→ Assignment: The entries that follow should be written out exactly.

Input data below:

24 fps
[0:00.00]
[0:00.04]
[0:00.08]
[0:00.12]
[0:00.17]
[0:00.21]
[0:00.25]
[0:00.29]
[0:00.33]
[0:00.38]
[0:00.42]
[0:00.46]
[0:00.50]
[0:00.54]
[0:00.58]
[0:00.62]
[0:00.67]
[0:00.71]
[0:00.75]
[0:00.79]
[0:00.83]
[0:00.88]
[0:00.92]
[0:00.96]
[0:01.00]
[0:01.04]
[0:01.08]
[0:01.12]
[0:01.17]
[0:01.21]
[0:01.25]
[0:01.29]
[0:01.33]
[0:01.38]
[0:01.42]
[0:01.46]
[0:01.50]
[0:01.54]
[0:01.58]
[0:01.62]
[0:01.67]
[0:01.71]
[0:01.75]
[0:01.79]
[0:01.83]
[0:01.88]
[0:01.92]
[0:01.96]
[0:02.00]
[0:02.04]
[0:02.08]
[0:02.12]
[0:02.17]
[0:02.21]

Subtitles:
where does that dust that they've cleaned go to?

End of Input data.

→ Problem solution:
24 fps
[0:00.00]
[0:00.04]
[0:00.08]
[0:00.12]
[0:00.17]
[0:00.21]
[0:00.25]
[0:00.29]
[0:00.33]
[0:00.38]
[0:00.42]
[0:00.46]
[0:00.50]
[0:00.54]
[0:00.58]
[0:00.62]
[0:00.67]
[0:00.71]
[0:00.75]
[0:00.79]
[0:00.83]
[0:00.88]
[0:00.92]
[0:00.96]
[0:01.00]
[0:01.04]
[0:01.08]
[0:01.12]
[0:01.17]
[0:01.21]
[0:01.25]
[0:01.29]
[0:01.33]
[0:01.38]
[0:01.42]
[0:01.46]
[0:01.50]
[0:01.54]
[0:01.58]
[0:01.62]
[0:01.67]
[0:01.71]
[0:01.75]
[0:01.79]
[0:01.83]
[0:01.88]
[0:01.92]
[0:01.96]
[0:02.00]
[0:02.04]
[0:02.08]
[0:02.12]
[0:02.17]
[0:02.21]

Subtitles:
where does that dust that they've cleaned go to?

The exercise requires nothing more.